Welche Erfolge sind denn da gemeint? Wirtschaftliche? und wenn ja, welche?
hat das einen Zusammenhang mit der Unabhängigkeitsbewegungen dieser Länder?
besten dank für die Hilfe
 
"Wirtschaftliche Gegenrevolution" stammt aus dem sozialistischen Sprachgebrauch.
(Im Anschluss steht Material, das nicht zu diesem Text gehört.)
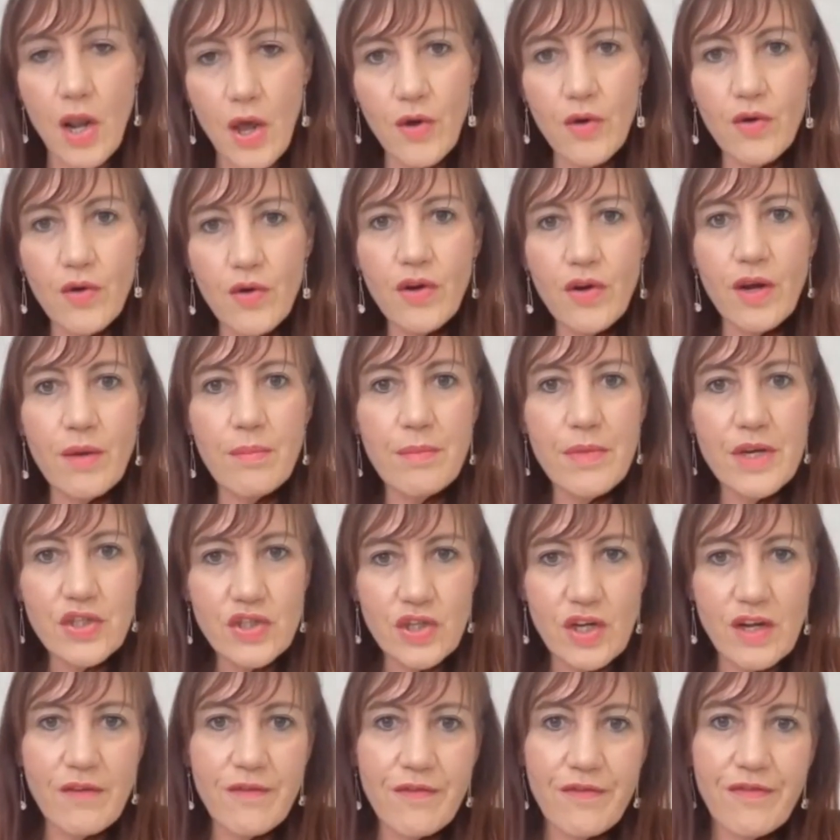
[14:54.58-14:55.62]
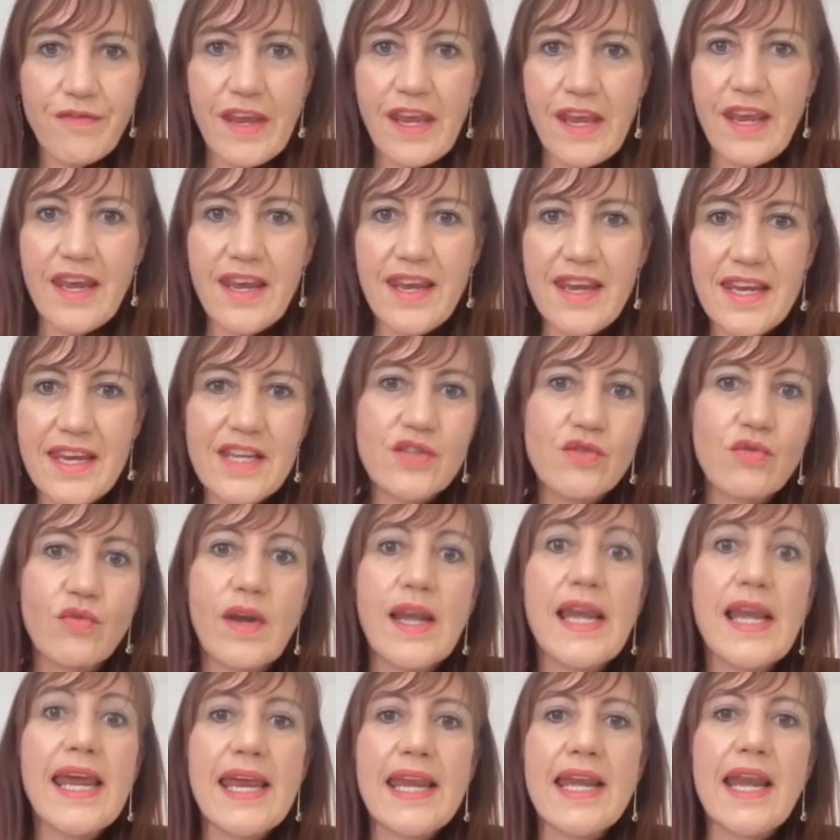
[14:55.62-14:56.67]
the low commission fee
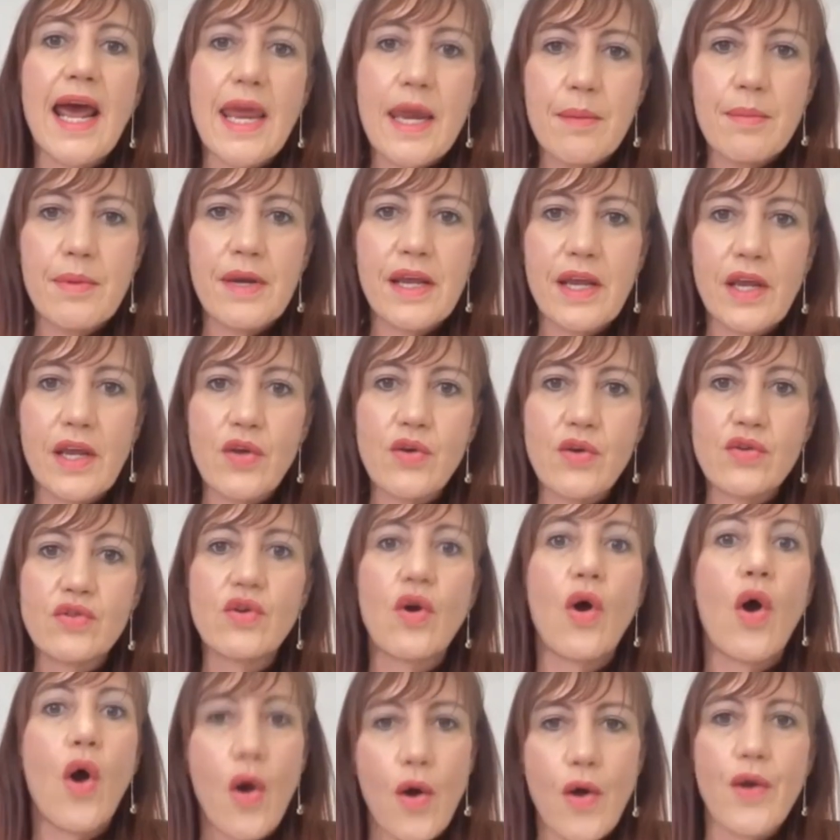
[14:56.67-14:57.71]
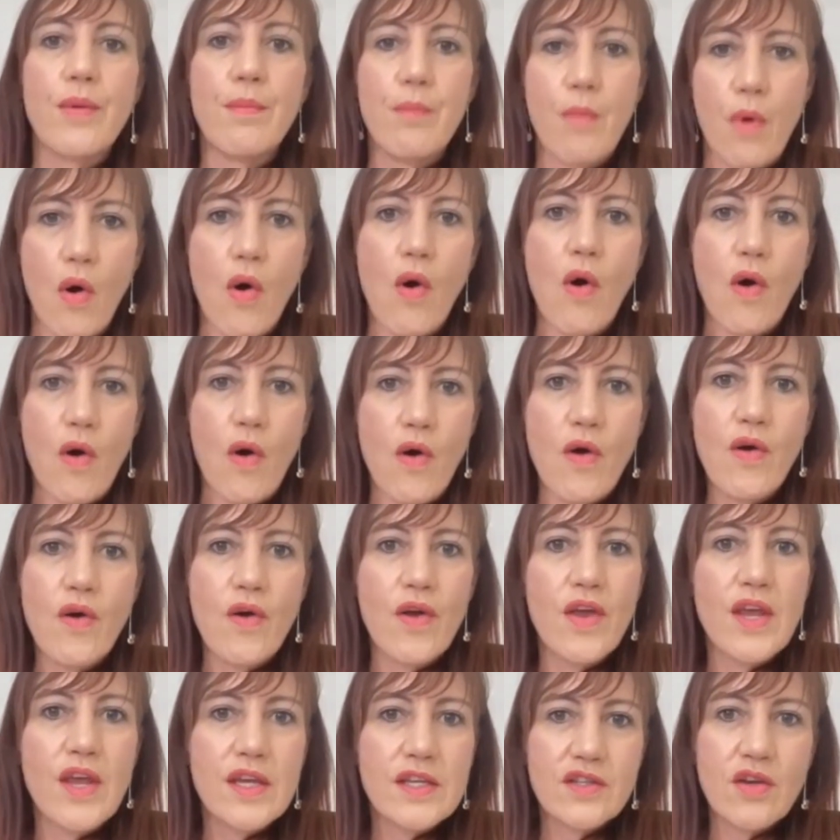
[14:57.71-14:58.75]
is really enabling you to earn
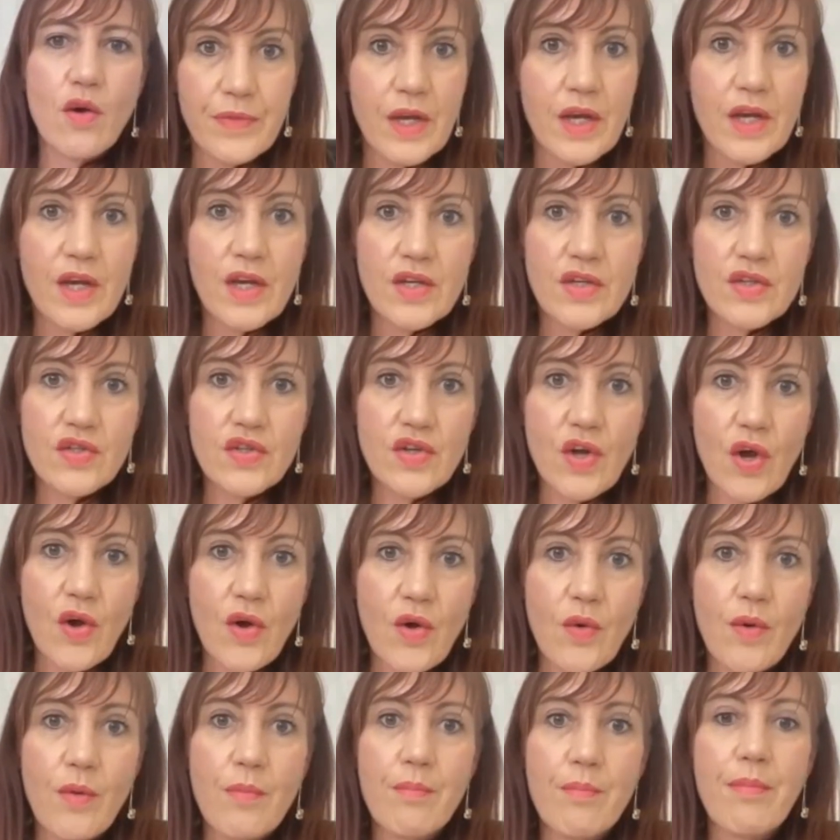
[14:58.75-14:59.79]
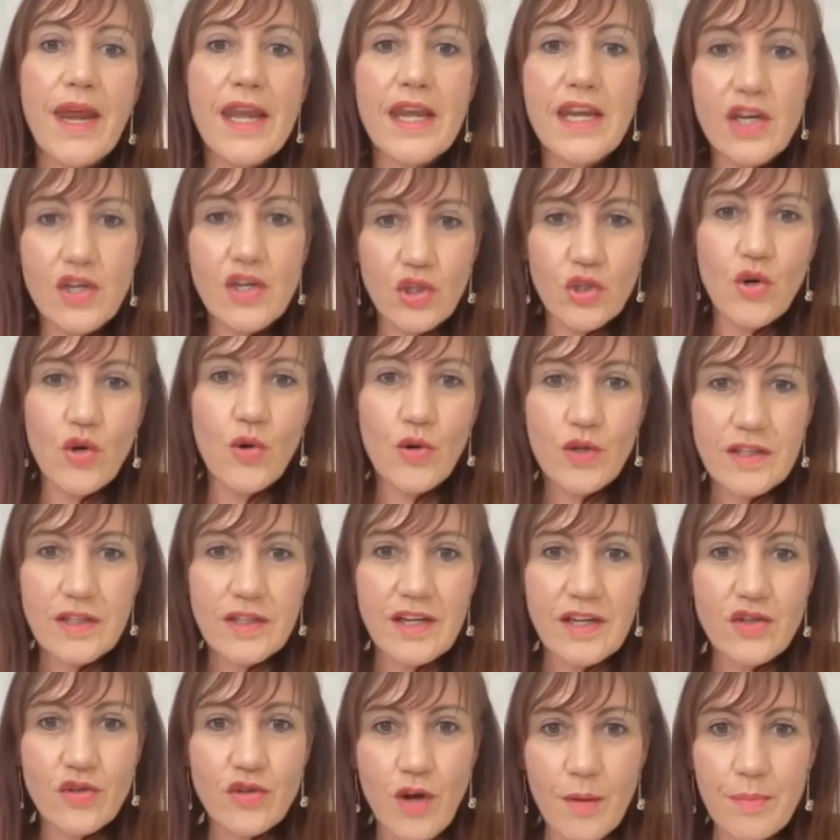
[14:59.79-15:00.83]
more. So many shorter
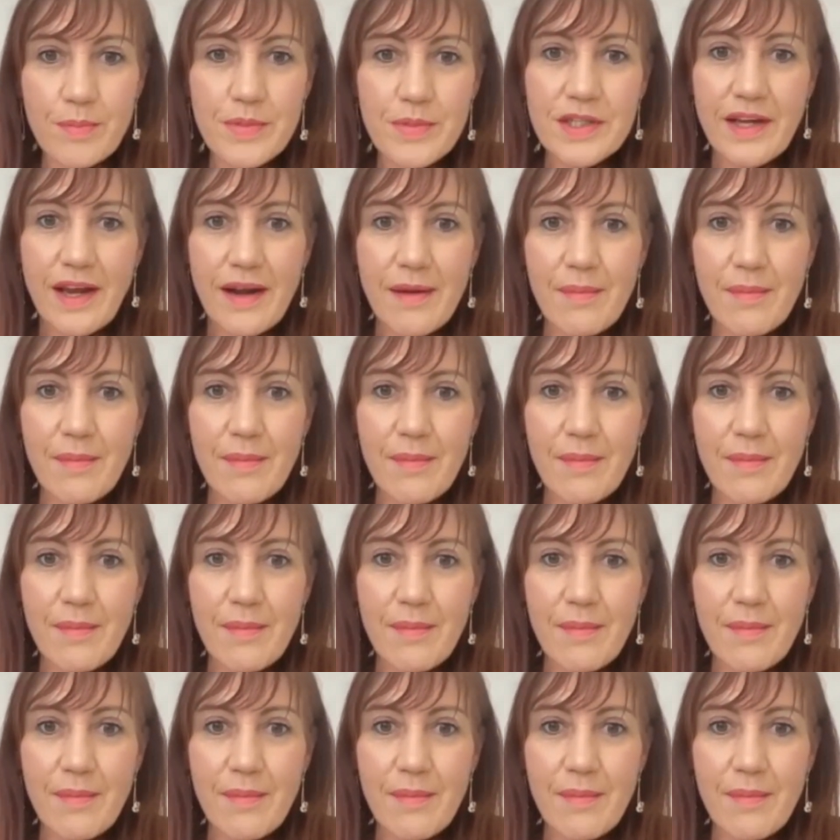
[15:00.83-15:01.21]
trips can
Woher stammt das Zitat, und in welchem Kontext soll es zum IWF der 1980er Jahre stehen?
 
Der IWF hat ab den 1980er Jahren die Strukturanpassungsprogramme für die dritte Welt ins LEben gerufen, die ja oft politische und wirtschaftliche Bedienungen einschliessen, wie Öffnung des Marktes ect. Also ihre eigene Wirtschaft ankurbeln auf Kosten der drittweltLänder. im Prinzip..
Die Frage die ich mir jetzt stelle ist:
Hatten die Drittweltländer in den 60er und 70er Jahren etwa einen starken Wachstumsschub oder was war es, was der NOrden mit Hilfe des IWF rückgängig machen wollte?

Wieso war das entscheidend für die Wirtschaft dieser Länder?
 
Aus einem Buch das heisst: Kein Grund zum Feiern. 50 Jahre IWF und WEltbank, kritik und Alternative.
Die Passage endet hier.